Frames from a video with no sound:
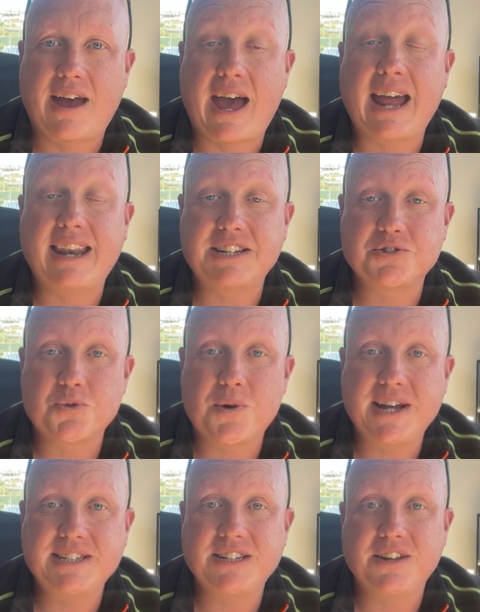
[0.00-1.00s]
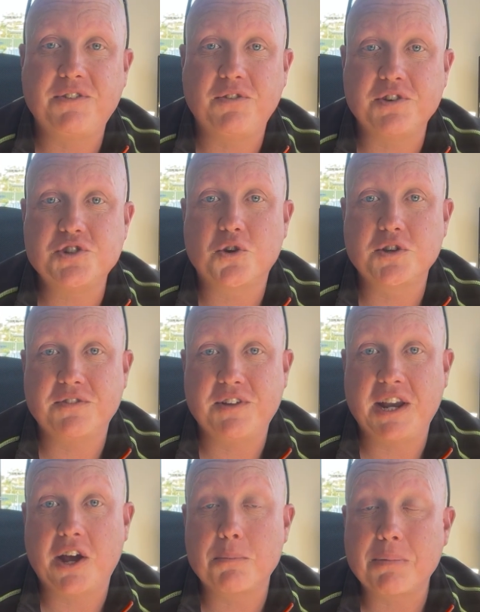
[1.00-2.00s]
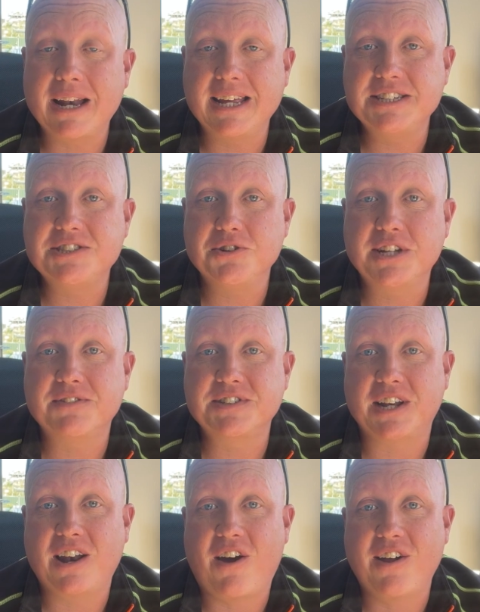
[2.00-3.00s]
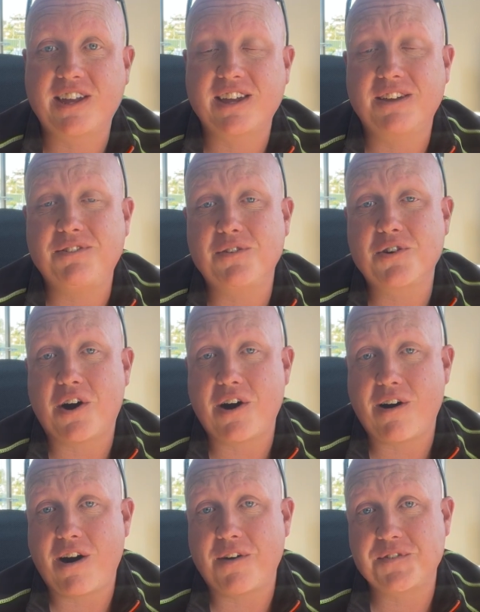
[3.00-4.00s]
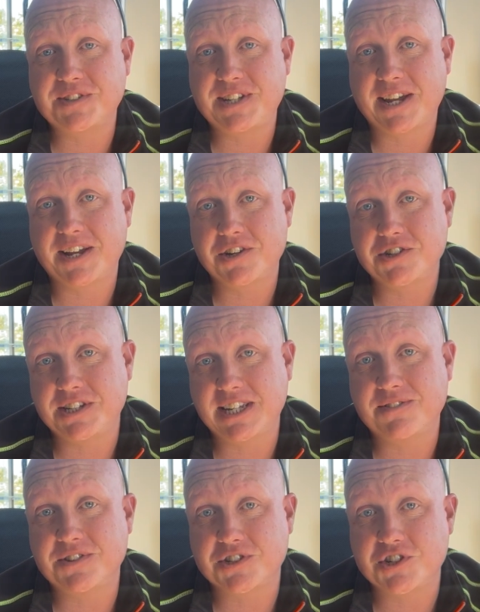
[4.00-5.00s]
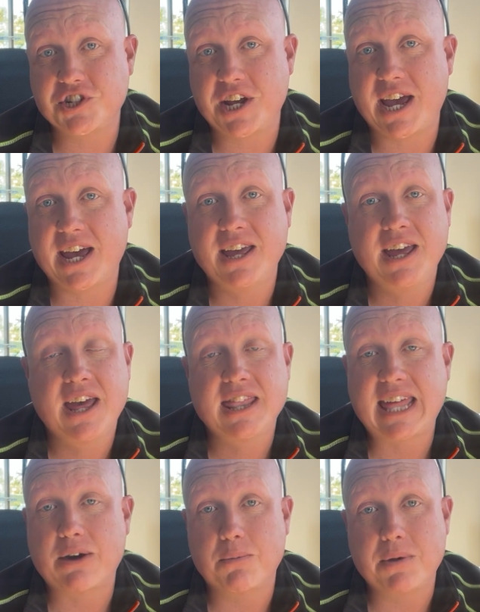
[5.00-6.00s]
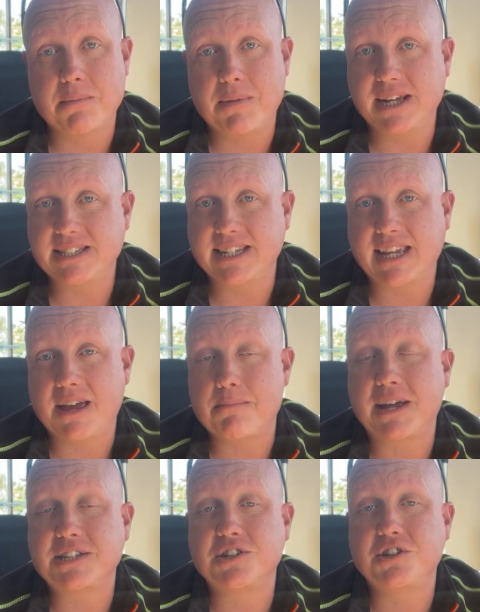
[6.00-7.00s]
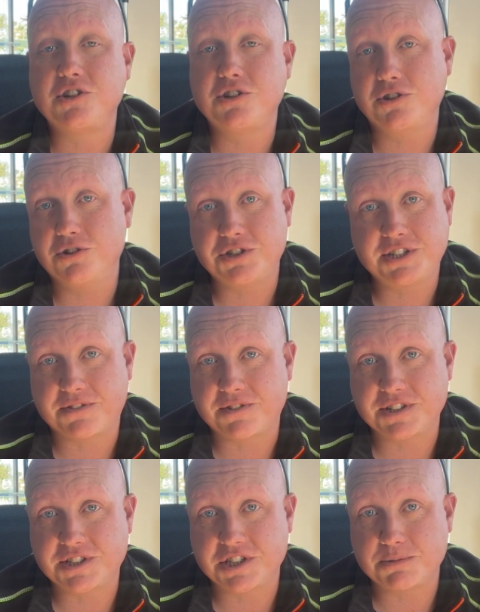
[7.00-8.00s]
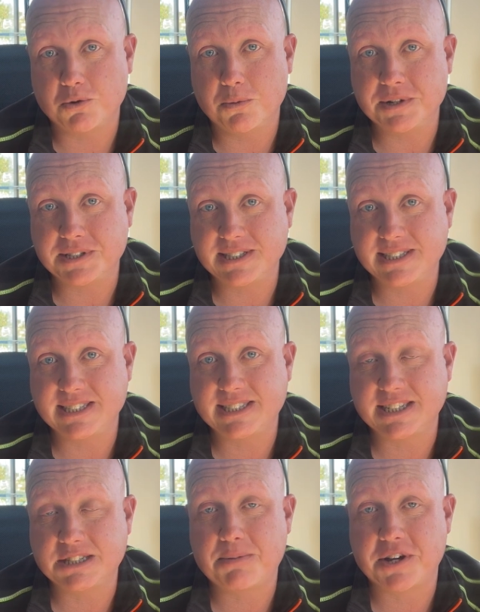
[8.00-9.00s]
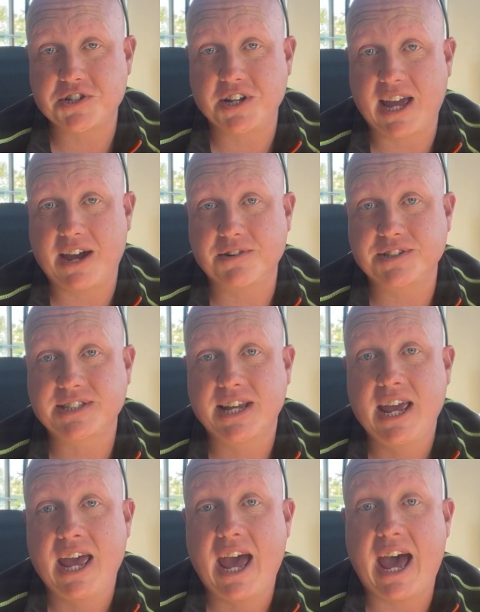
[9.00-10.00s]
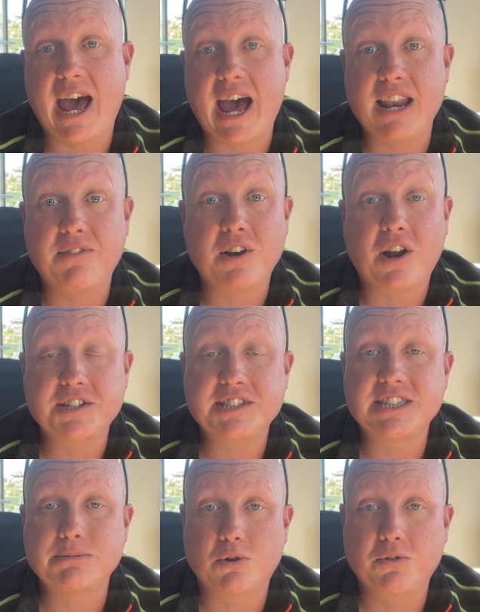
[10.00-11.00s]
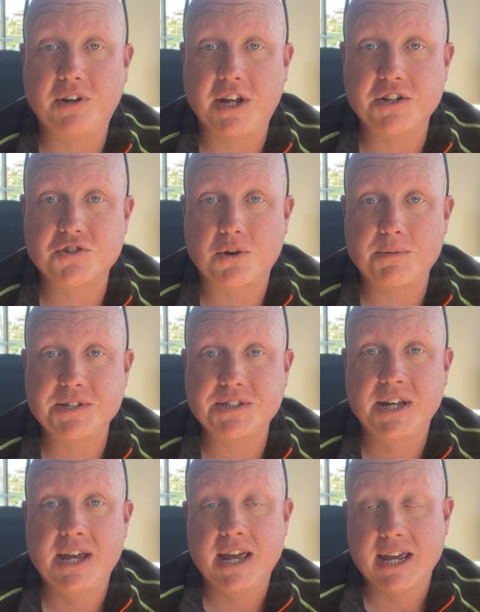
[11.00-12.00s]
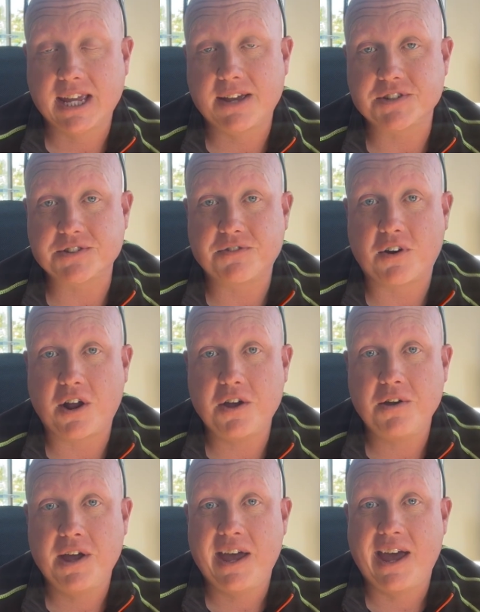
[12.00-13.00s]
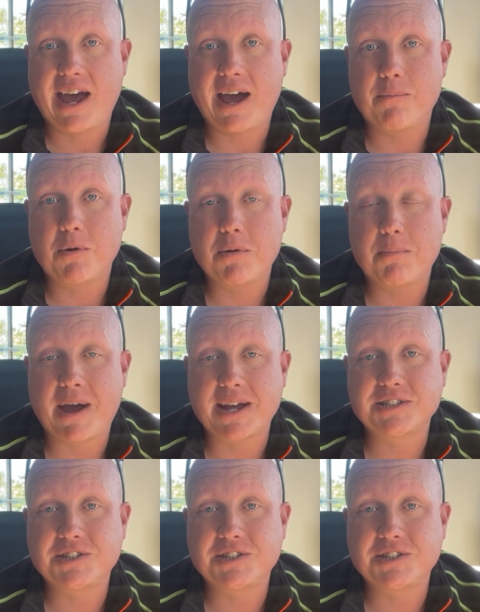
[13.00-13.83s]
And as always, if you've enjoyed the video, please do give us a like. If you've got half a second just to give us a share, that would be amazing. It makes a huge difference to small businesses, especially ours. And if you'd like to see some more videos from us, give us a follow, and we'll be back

——————

Where a picture appears in the listing above, skip it and set down all the rest exactly.

Exercise result:
Frames from a video with no sound:
[0.00-1.00s]
[1.00-2.00s]
[2.00-3.00s]
[3.00-4.00s]
[4.00-5.00s]
[5.00-6.00s]
[6.00-7.00s]
[7.00-8.00s]
[8.00-9.00s]
[9.00-10.00s]
[10.00-11.00s]
[11.00-12.00s]
[12.00-13.00s]
[13.00-13.83s]
And as always, if you've enjoyed the video, please do give us a like. If you've got half a second just to give us a share, that would be amazing. It makes a huge difference to small businesses, especially ours. And if you'd like to see some more videos from us, give us a follow, and we'll be back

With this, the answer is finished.